Neader, 59, will work with the city’s staff to try to recruit international teams to play exhibitions, tournaments or even play minor league baseball in Florida.
He started in February and has gotten representatives from the Canadian and Holland national baseball teams to visit, Foster said. He’s also contacted teams in Japan. Foster’s big hope is that an international team playing in St. Petersburg could join the Grapefruit League, the Major League Baseball teams that come to Florida for spring training.
Such a team would play at Al Lang Field and train at the Raymond A. Naimoli Complex. The Tampa Bay Rays used those facilities from 1999 to 2009 until they left to train in Charlotte County.
“The city knew two to three years ago that Lang and Naimoli would go dark and did nothing until I came aboard,” Foster said. “We need to get better use out of them.”
A recent economic impact study showed spring training baseball generated $752.3 million for the state in 2009. If it returned to St. Petersburg, even with a foreign team taking the field, it would help the local economy, Foster said.
He said Rays executives he has talked to were supportive.
“Whatever we do, it’s not in competition with the Rays,” Foster said. “Their success is my No. 1 priority.”
Michael Kalt, the Rays’ senior vice president of development and business affairs, said the club had no objections to more professional baseball, even if it’s played in the summer.
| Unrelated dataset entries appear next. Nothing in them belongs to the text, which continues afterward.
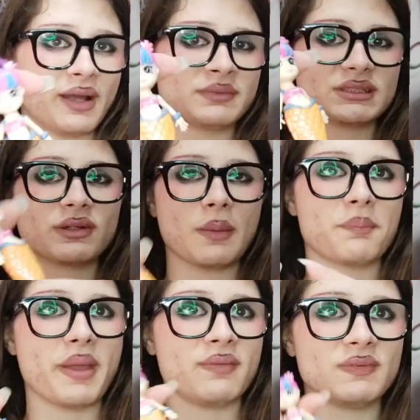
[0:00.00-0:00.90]
I'm just gonna
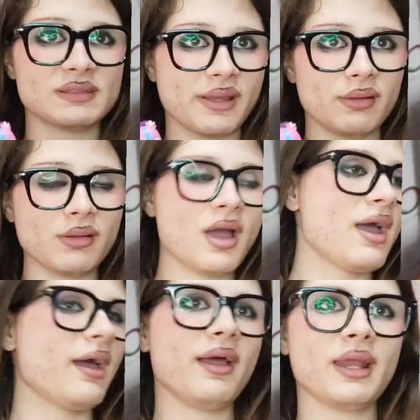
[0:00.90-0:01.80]
paint the tail,
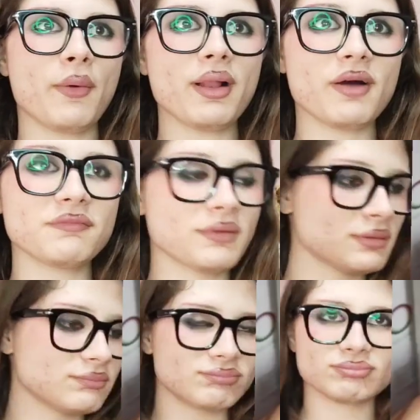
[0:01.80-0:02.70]
and now I'll have
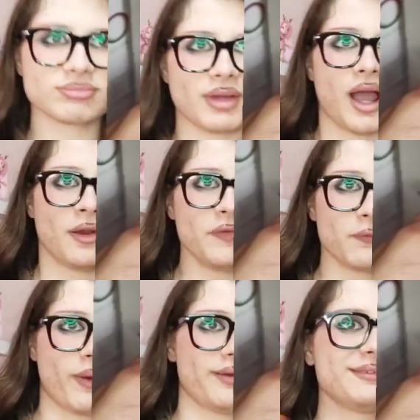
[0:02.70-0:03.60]
another
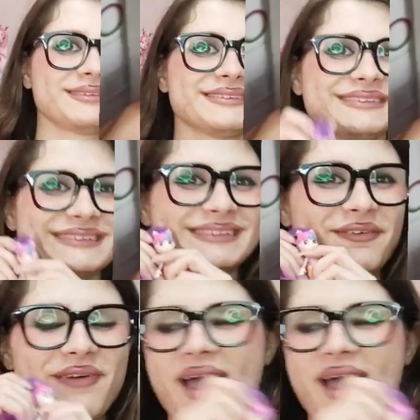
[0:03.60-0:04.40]
one. So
“Whatever we can do to help, we will certainly offer a hand,” Kalt said. “Al Lang is a wonderful resource, and we understand why the city wants to get more use out of it.”
Kalt said Foster’s approach is nothing new for cities that have lost a spring training team. For instance, when Charlotte County lost the Texas Rangers a few years ago, it recruited college teams and Korean national teams to play there, Kalt said.
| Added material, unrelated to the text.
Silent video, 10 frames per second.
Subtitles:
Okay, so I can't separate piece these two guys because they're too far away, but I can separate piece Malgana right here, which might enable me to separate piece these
Foster said he doesn’t know what his sports initiative will cost. He had the city apply for a $200,000 state tourism development grant that would help pay for an assortment of costs associated with international baseball, such as making improvements to the facilities and travel expenses.
While many city officials have heard that Foster was planning a major push for sporting events, few have been told the details.
“The mayor hasn’t shared his vision with me,” said Council member Herb Polson. “I would expect he will, sooner rather than later, share with us what he plans. It sounds like the idea is heads and beds. It sounds like we have county officials who already do that, so I’d want to make sure we’re not overlapping with any of this.”
Much of what Foster plans is already done by the St. Petersburg/Clearwater Sports Commission. It also promotes St. Petersburg, as well as the rest of Pinellas County, as a sports destination. Its director, Kevin Smith, said Neader met with him and told him the city’s plans.
“It will enhance what we’re doing,” Smith said. “We won’t duplicate efforts.”